▶ EXERCISE BRIEF: The stretch from the line with "[0:01.80-0:02.70]" through the line with "Transcript: Now, it's" in the records below: write it out exactly, and nothing else.

(Extracted records)
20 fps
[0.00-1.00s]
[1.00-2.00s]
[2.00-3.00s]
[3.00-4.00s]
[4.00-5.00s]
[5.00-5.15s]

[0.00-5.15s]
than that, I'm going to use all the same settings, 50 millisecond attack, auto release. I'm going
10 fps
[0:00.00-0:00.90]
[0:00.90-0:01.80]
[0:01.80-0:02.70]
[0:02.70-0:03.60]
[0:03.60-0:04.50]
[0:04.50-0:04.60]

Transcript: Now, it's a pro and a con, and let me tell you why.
* * *
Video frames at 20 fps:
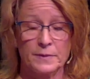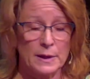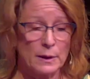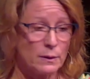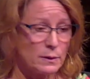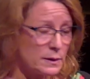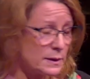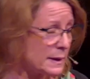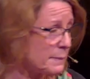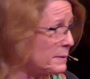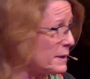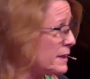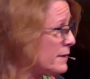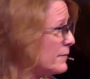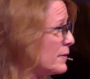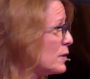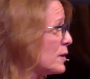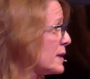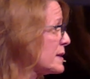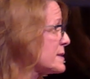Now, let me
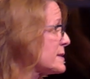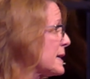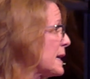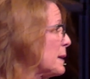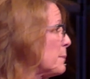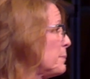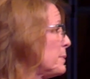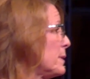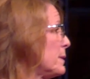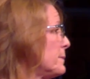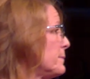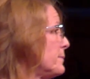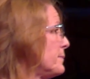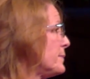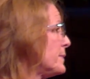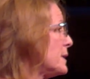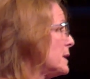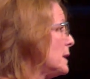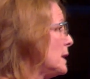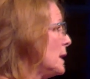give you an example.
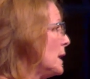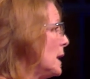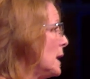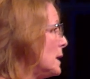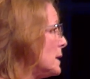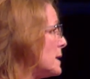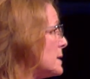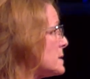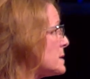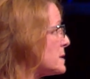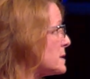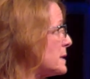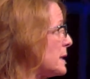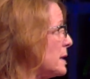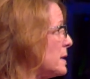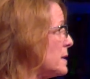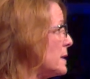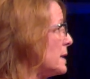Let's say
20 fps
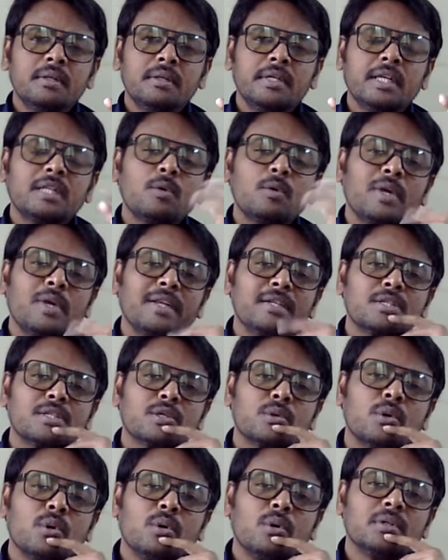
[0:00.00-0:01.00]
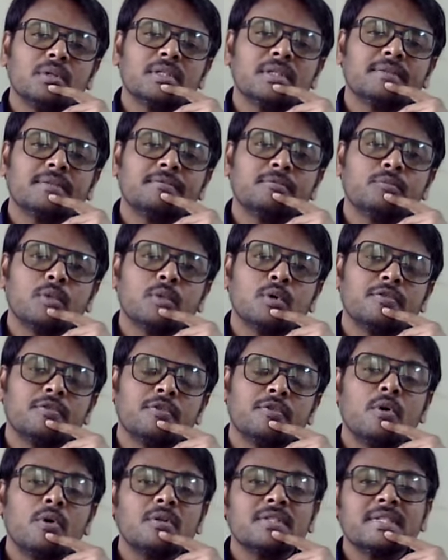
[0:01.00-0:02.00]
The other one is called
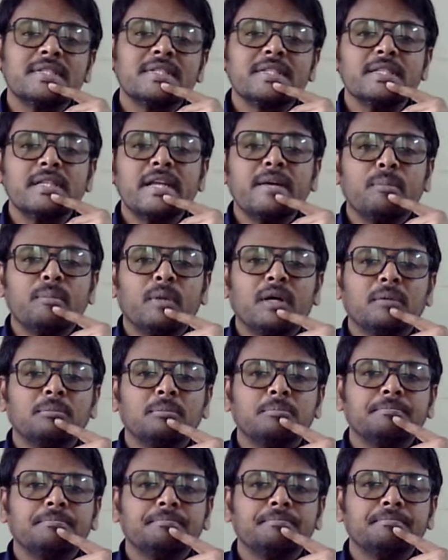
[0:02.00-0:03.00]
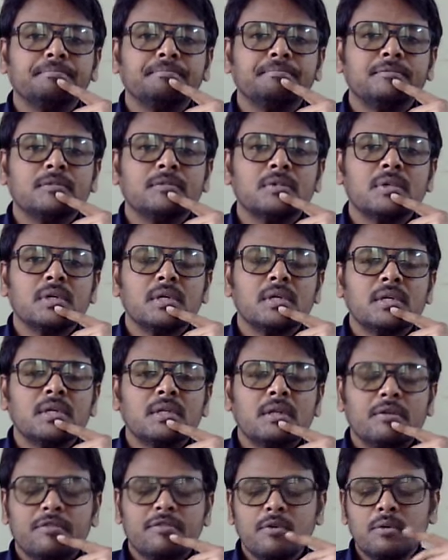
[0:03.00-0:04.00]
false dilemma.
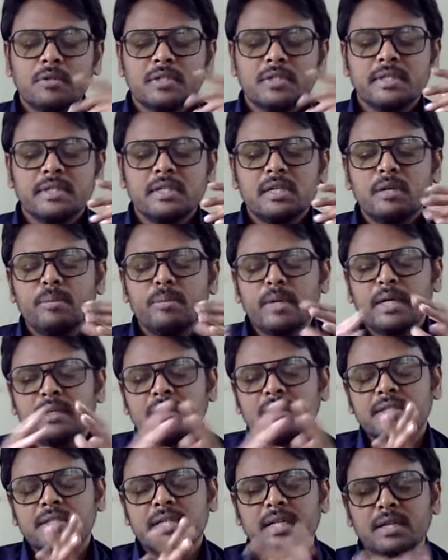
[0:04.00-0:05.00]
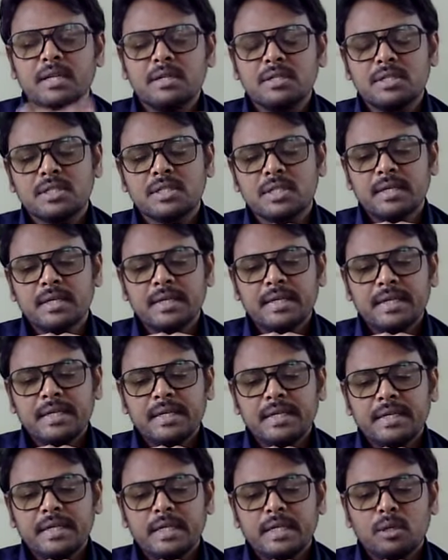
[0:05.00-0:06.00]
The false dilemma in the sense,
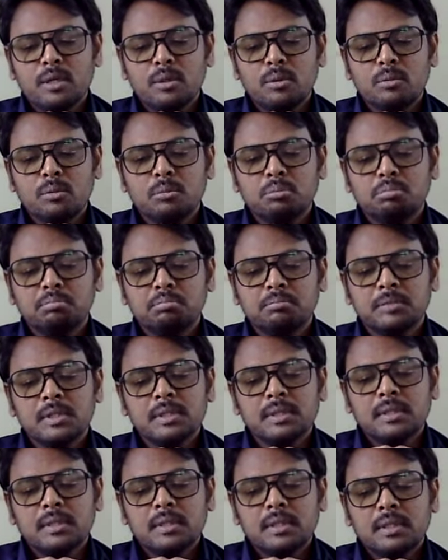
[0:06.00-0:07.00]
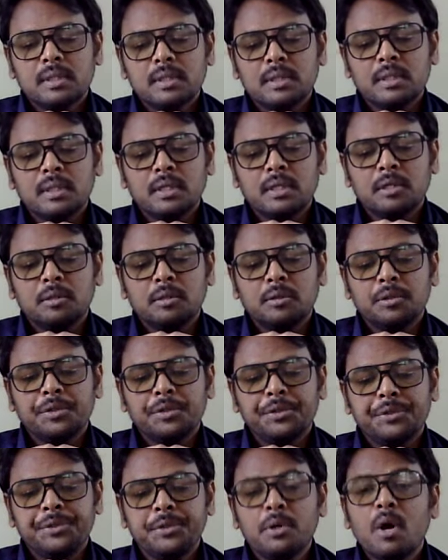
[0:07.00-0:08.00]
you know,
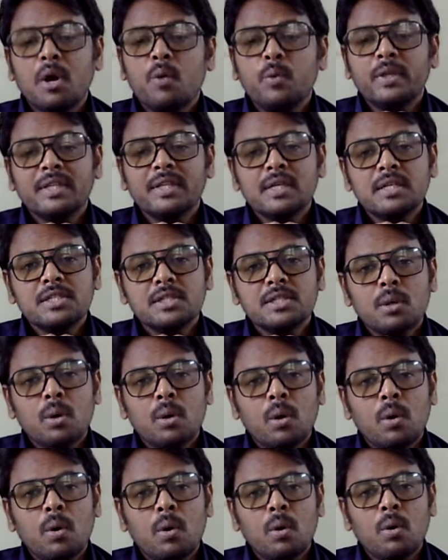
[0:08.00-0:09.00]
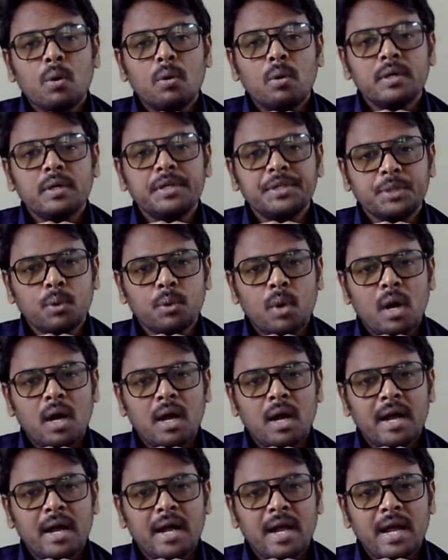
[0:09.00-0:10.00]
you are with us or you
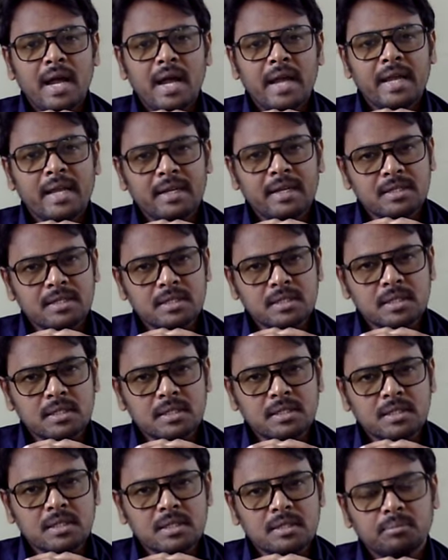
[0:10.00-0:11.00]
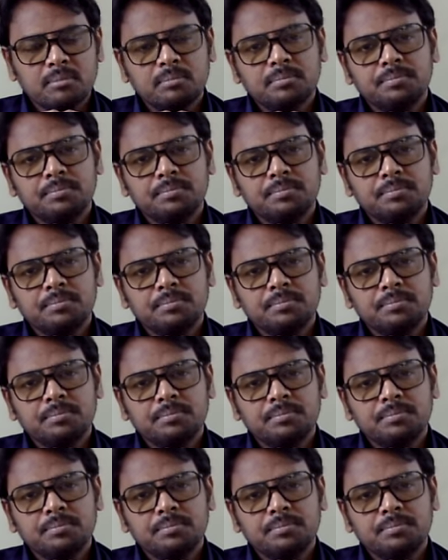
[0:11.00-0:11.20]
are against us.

▶ OUTPUT FOR THIS TASK:
[0:01.80-0:02.70]
[0:02.70-0:03.60]
[0:03.60-0:04.50]
[0:04.50-0:04.60]

Transcript: Now, it's a pro and a con, and let me tell you why.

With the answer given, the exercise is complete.